Son las seis en punto,
la comitiva se acerca y el teporocho nomás no despierta, las risas comienzan a
distribuirse en los alrededores y otro soldado sale de entre la multitud para
hacerse cargo del bulto humano que entorpece el paso de los militares -¿¡Pero
qué ganan con tomar, Dios mío!?- Digo en voz alta, secundado por la viejilla
con cara de buena onda que está a mi lado.

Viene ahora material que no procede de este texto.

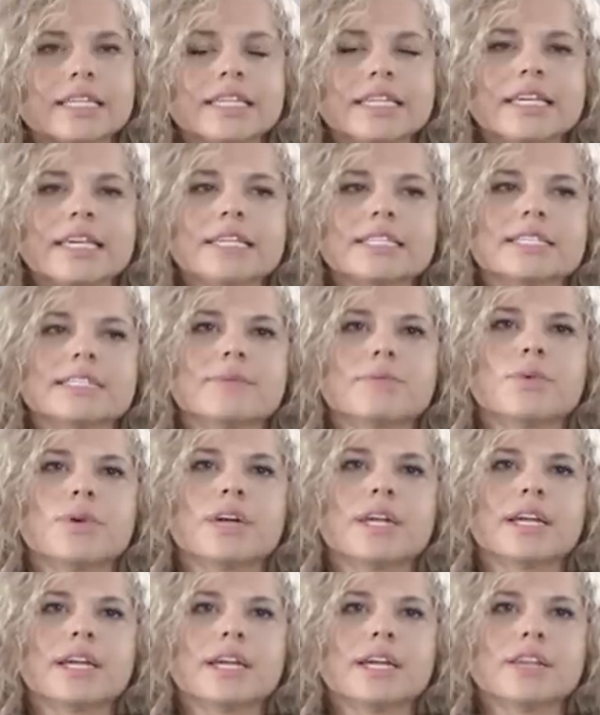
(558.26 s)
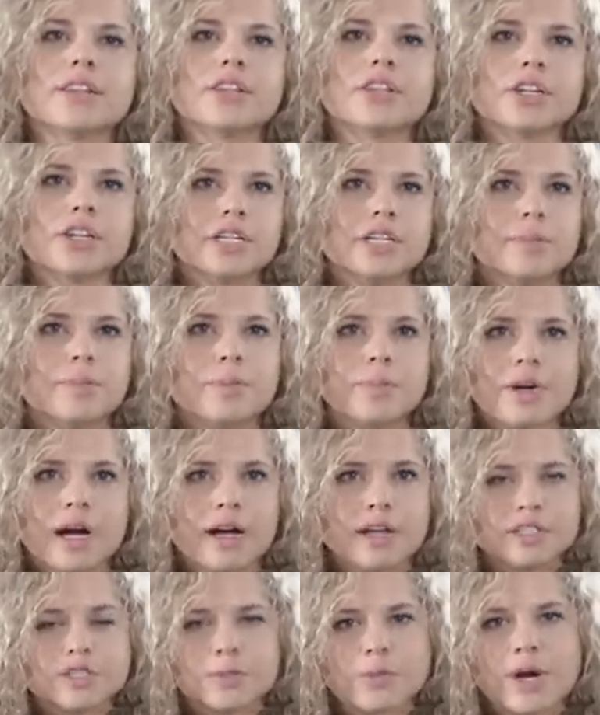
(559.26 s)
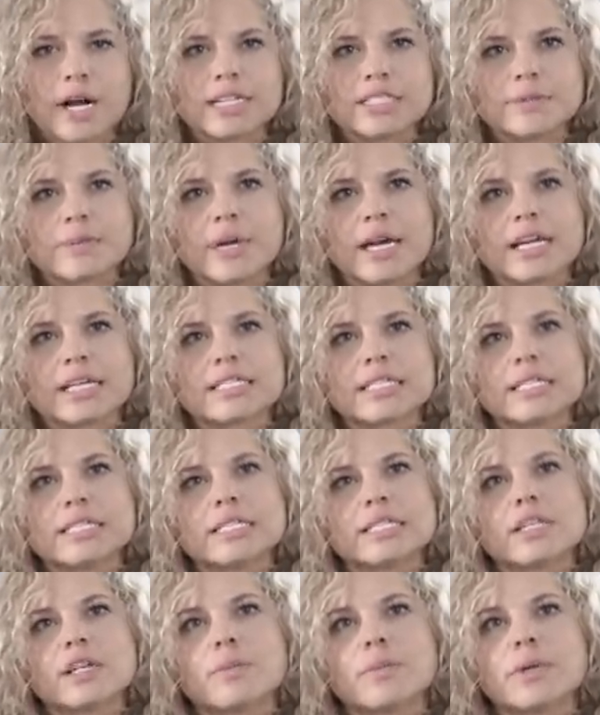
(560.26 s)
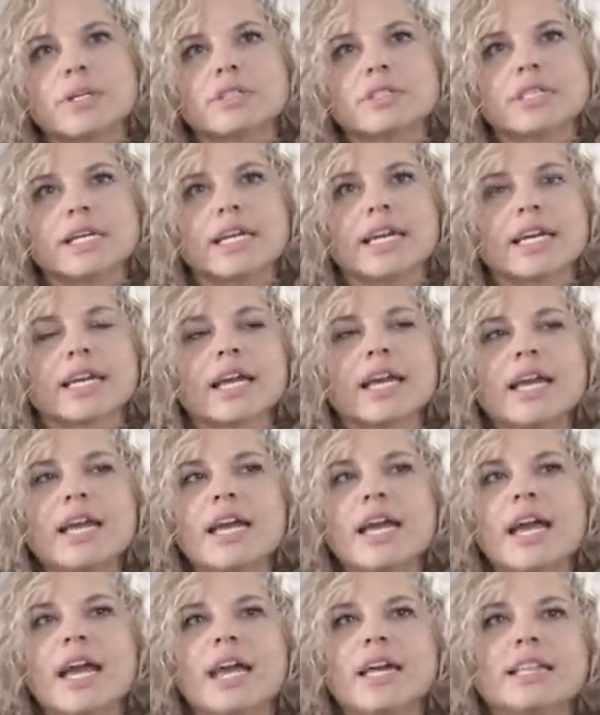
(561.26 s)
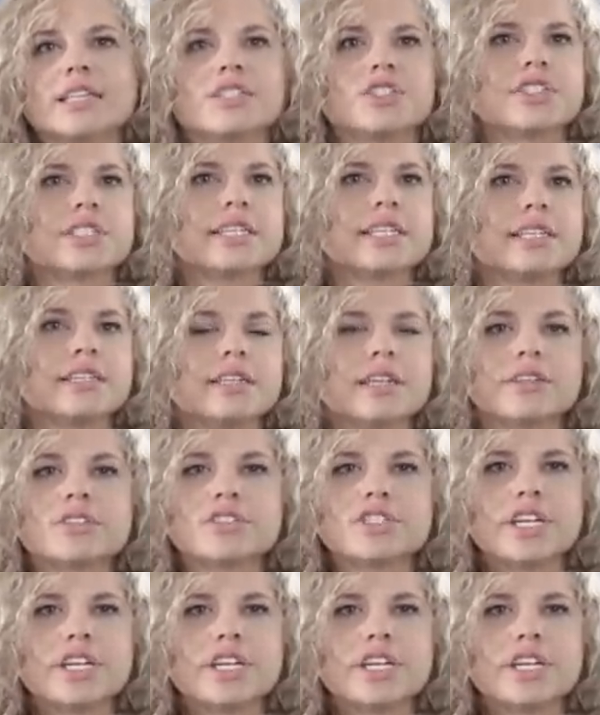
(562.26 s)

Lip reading: league gets to bring in 30 college prospects into their building, and it's just another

Fotografía tomada de: www.manuelvelasquezphoto.blogspot.com
La comitiva se postra
debajo de la enseña nacional y esta comienza a descender al ritmo que marca la
banda de guerra. Un pequeño militar corre tratando de alcanzar la punta de la
bandera, porque eso sí, nunca debe tocar el suelo. Yo y un sinfín de
compatriotas saludamos con un orgullo que ya hubiéramos querido tener en
segundo de primaria o esta misma mañana, cuando seguramente cambiamos de
estación para no escuchar la casi irreconocible obra de Bocanegra. “Mejor
póngale a las serenatas, chofer.”
Fugazmente pienso en
aquella horrible y lamentable imagen de 1847, aquella que representa la única
ocasión en que una bandera que no es la nuestra ha sido izada y arreada en
aquel lugar.
Se acaba pronto, y con
la misma solemnidad con la que salieron, los militares regresan al Palacio con
un gesto serio pero amable si alguien se acerca de preguntón. La Plaza de la
Constitución (de Cádiz) vuelve a su actividad normal, que actualmente consiste
en: soportar a los quejumbrosos de siempre, albergar a los enamorados, y por
último, darme ánimos para lo que serán, como mínimo, dos horas de transporte
público.
PD:
El teporocho siguió ahí, tal vez hasta las seis de la mañana, hora en que la
bandera más hermosa del mundo es izada nuevamente.